Exercise objective ->
When you print the records below, keep every word exact and leave out the images.

Working data ->
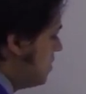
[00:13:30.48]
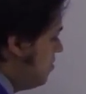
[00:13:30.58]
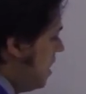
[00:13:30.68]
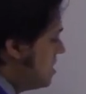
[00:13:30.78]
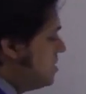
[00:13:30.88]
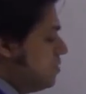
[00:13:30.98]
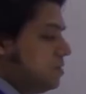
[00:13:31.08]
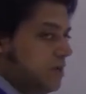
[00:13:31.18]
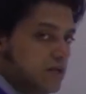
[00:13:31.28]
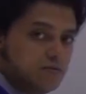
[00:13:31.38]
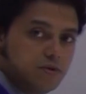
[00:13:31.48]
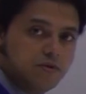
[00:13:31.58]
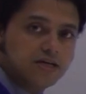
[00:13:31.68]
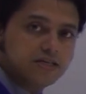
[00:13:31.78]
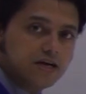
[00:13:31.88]
the multiple myeloma,
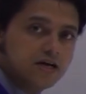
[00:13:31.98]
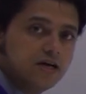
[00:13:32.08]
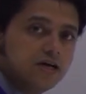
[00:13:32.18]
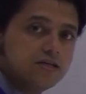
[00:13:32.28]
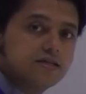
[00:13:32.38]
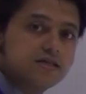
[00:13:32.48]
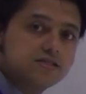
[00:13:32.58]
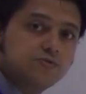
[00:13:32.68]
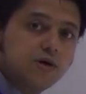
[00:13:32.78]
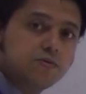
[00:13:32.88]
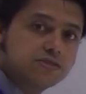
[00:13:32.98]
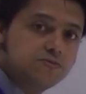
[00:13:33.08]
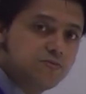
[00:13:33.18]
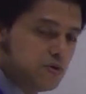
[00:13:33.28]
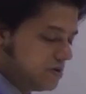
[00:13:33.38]
my dear. That is very much
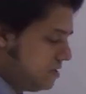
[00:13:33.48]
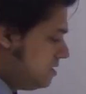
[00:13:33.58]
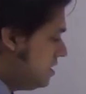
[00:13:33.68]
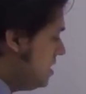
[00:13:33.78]
important.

Response area ->
[00:13:30.48]
[00:13:30.58]
[00:13:30.68]
[00:13:30.78]
[00:13:30.88]
[00:13:30.98]
[00:13:31.08]
[00:13:31.18]
[00:13:31.28]
[00:13:31.38]
[00:13:31.48]
[00:13:31.58]
[00:13:31.68]
[00:13:31.78]
[00:13:31.88]
the multiple myeloma,
[00:13:31.98]
[00:13:32.08]
[00:13:32.18]
[00:13:32.28]
[00:13:32.38]
[00:13:32.48]
[00:13:32.58]
[00:13:32.68]
[00:13:32.78]
[00:13:32.88]
[00:13:32.98]
[00:13:33.08]
[00:13:33.18]
[00:13:33.28]
[00:13:33.38]
my dear. That is very much
[00:13:33.48]
[00:13:33.58]
[00:13:33.68]
[00:13:33.78]
important.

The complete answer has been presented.